Doch im Grunde ist das ein Streit um Begrifflichkeiten. »Nennt man es ›Früherziehung von null bis fünf‹, hält man es für lohnenswert«, so Sheila Kamerman, Professorin an der Columbia University, die die Betreuung von Kindern in Tagesstätten seit Jahrzehnten erforscht.
Die Amerikaner quält vor allem auch die Frage, wie sich die gängige Kinderbetreuung auf die fragile Psyche ihres Nachwuchses auswirkt. Es gibt Schlagzeilen, die behaupten, eine solche Kinderbetreuung führe zu Lernschwächen, mache die Kinder aggressiver und schwäche die Bindung zu ihren Müttern. Ich kenne amerikanische Mütter, die lieber aufgehört haben zu arbeiten, als ihre Kinder in eine Tagesstätte zu geben.

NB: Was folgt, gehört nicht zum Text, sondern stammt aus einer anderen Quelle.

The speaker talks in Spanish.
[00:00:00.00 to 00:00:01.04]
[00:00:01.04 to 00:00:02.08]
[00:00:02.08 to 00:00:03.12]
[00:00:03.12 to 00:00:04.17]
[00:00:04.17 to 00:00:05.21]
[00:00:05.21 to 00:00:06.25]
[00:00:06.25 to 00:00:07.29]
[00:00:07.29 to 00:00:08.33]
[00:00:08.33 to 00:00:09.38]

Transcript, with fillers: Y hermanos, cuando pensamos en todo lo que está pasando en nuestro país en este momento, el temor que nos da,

Oft sind ihre Sorgen sogar berechtigt, da die Qualität amerikanischer Tagesstätten sehr stark schwankt. Es gibt keine landesweiten Vorschriften und Standards. Einige Staaten setzen keinerlei Ausbildung bei den Betreuern voraus. Das US -Arbeitsministerium sagt, Erzieher verdienten weniger als Hausmeister und die »Unzufriedenheit mit der Bezahlung sowie die anstrengenden Arbeitsbedingungen brächten viele dazu, ihren Beruf aufzugeben.« Eine Personalfluktuation von 35 Prozent ist keine Seltenheit.

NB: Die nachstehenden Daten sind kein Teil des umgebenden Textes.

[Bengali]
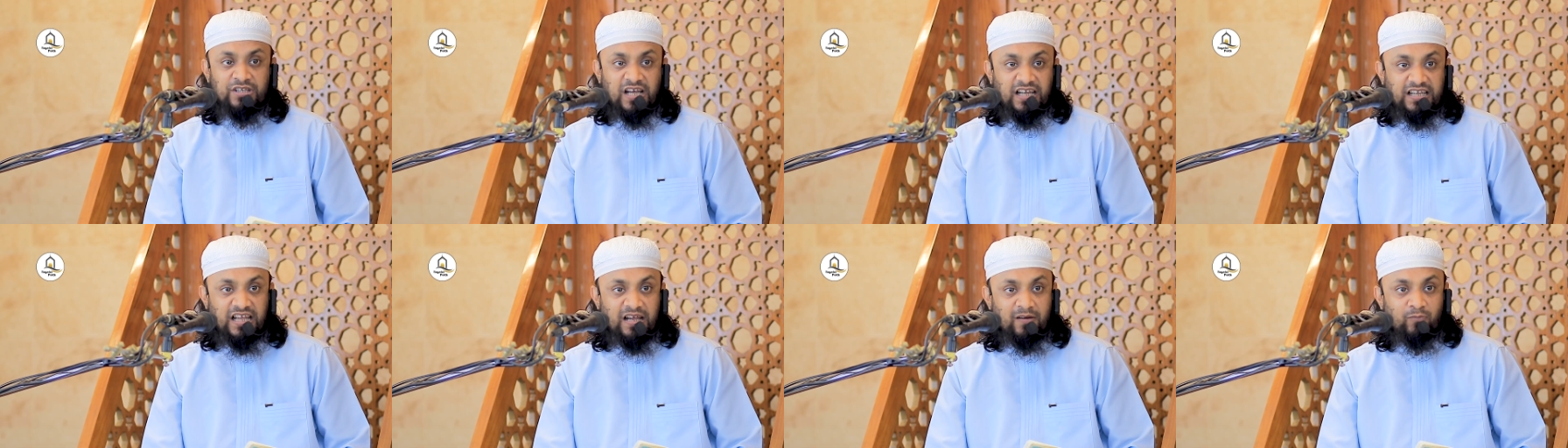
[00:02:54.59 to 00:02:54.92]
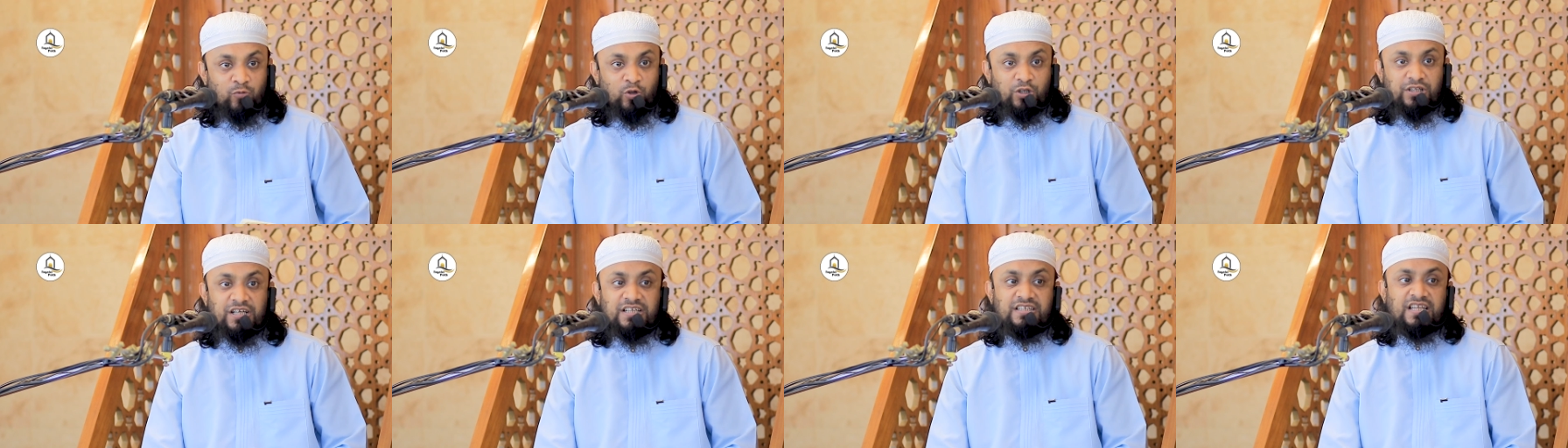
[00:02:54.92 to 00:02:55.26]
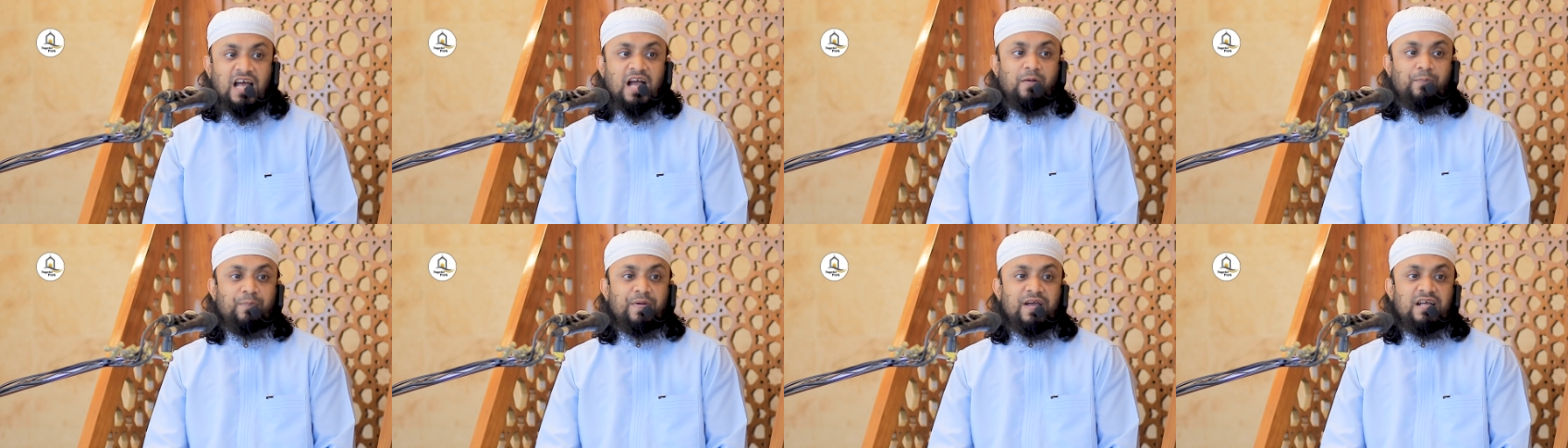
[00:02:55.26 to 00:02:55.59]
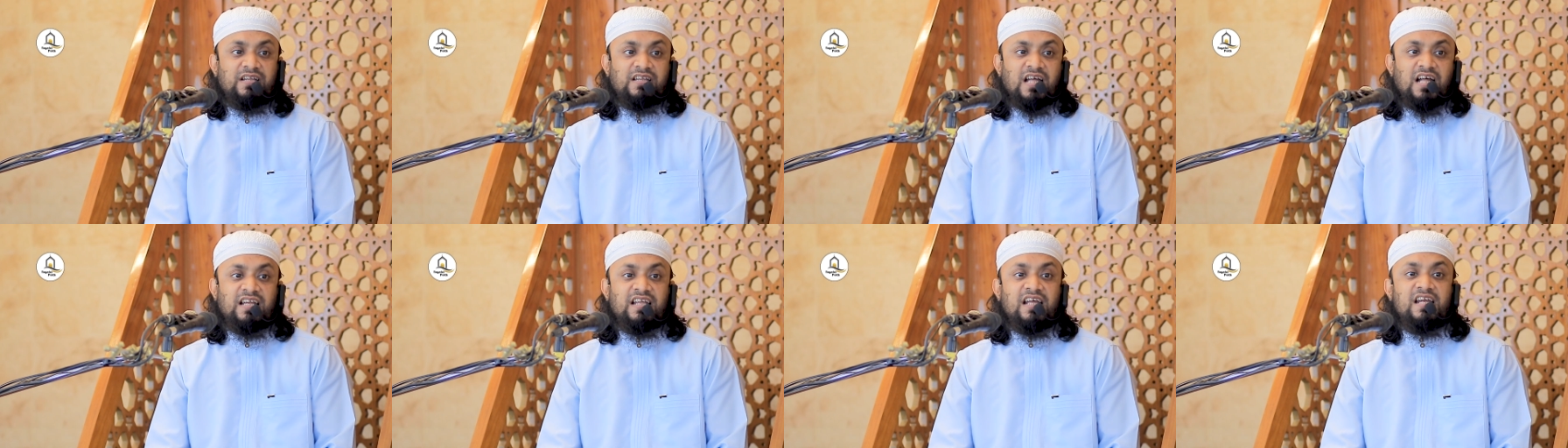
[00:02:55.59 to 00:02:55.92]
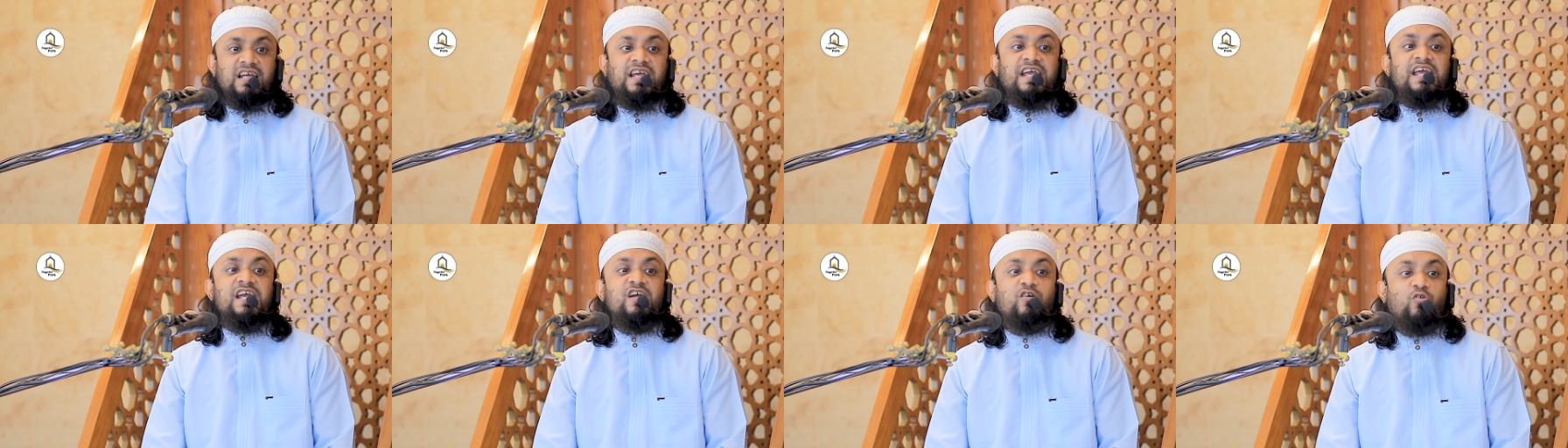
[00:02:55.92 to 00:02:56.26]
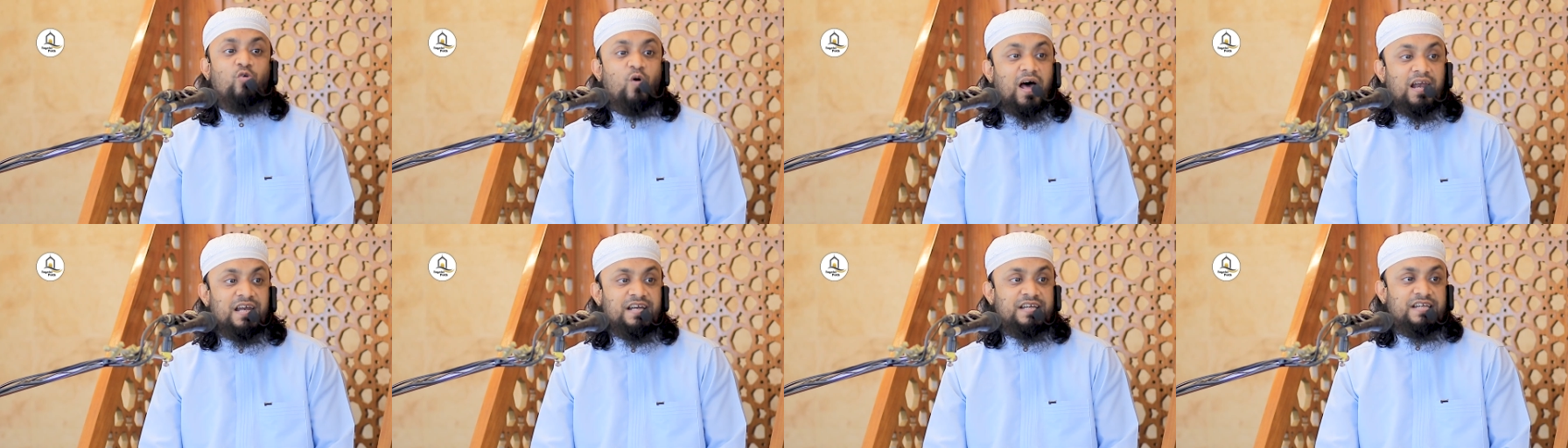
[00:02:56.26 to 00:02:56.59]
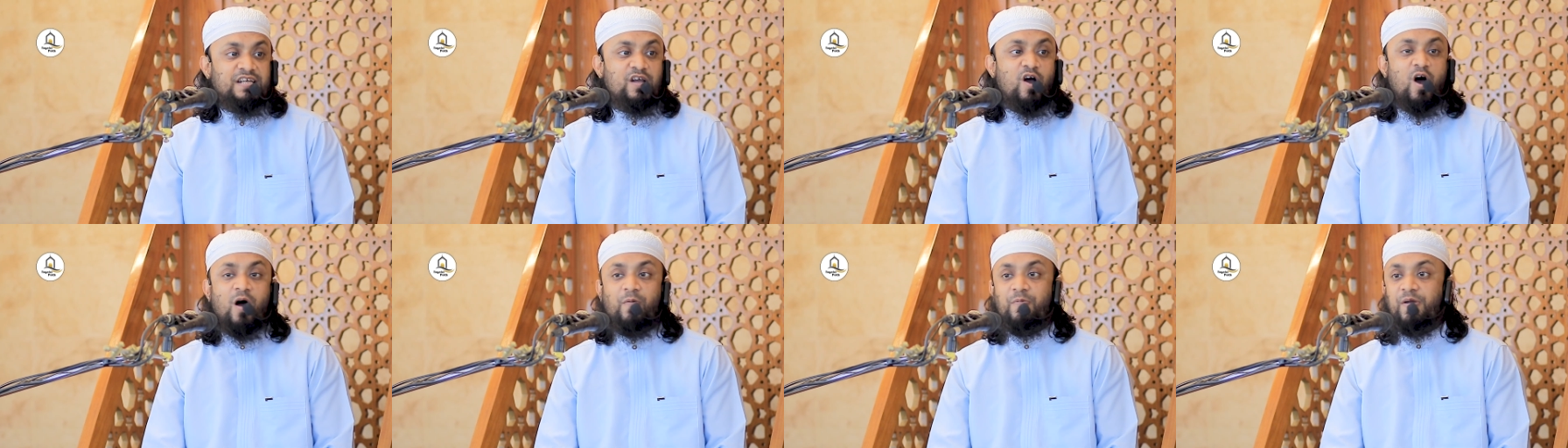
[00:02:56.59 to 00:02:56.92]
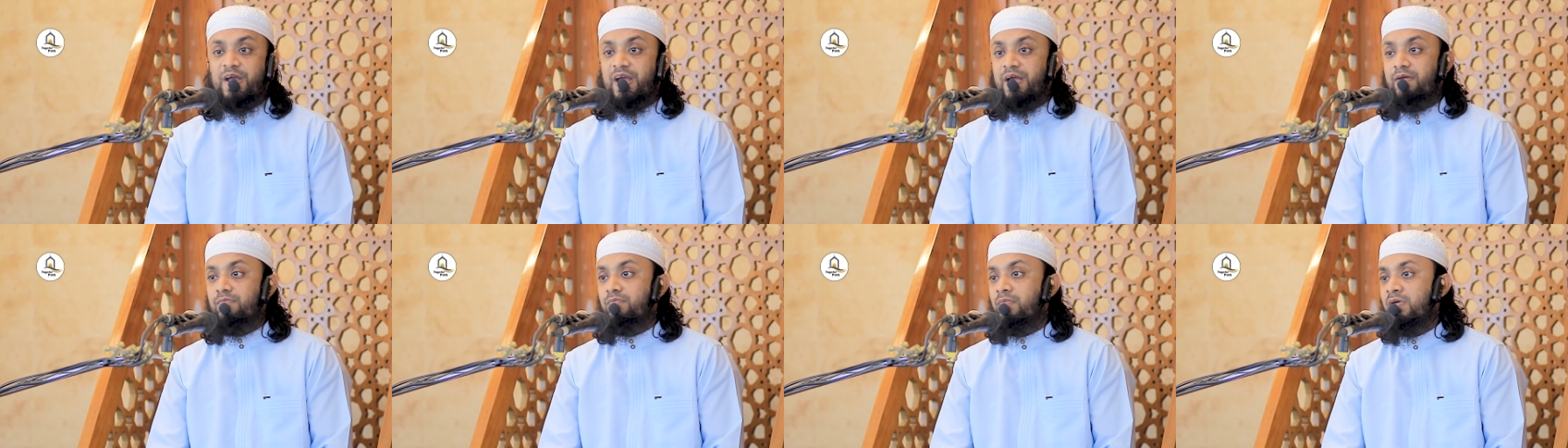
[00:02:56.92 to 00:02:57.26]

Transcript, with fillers: যাদের মধ্যে থাকবে তাদের কি কোয়ালিটি হবে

Natürlich gibt es auch gute Tagesstätten. Die können allerdings extrem teuer sein oder sind ausschließlich bestimmten Firmenangehörigen vorbehalten.
* * *
Französische Mütter sind fest davon überzeugt, dass die crêche ihren Kindern guttut. In Paris geht ein Drittel aller Kinder unter drei in die crêche , die Hälfte davon in Elternkooperativen. (Außerhalb von Paris gibt es nach wie vor weniger staatliche crêches .) Französische Mütter haben durchaus Angst vor Pädophilen, aber nicht in der crêche . Sie glauben, dass Kinder in einer Umgebung sicherer sind, in der sich mehrere entsprechend ausgebildete Erwachsene um sie kümmern, als in einer, wo sie mit einem Fremden allein sind, das besagt zumindest ein Bericht einer landesweiten Elterninteressenvertretung. »Wenn meine Tochter mit jemandem so viel Zeit unter vier Augen verbringt, dann nur mit mir«, so die Mutter eines anderthalbjährigen Mädchens aus Beans crêche . Hätte es den Krippenplatz nicht bekommen, hätte die Mutter ihren Job aufgegeben.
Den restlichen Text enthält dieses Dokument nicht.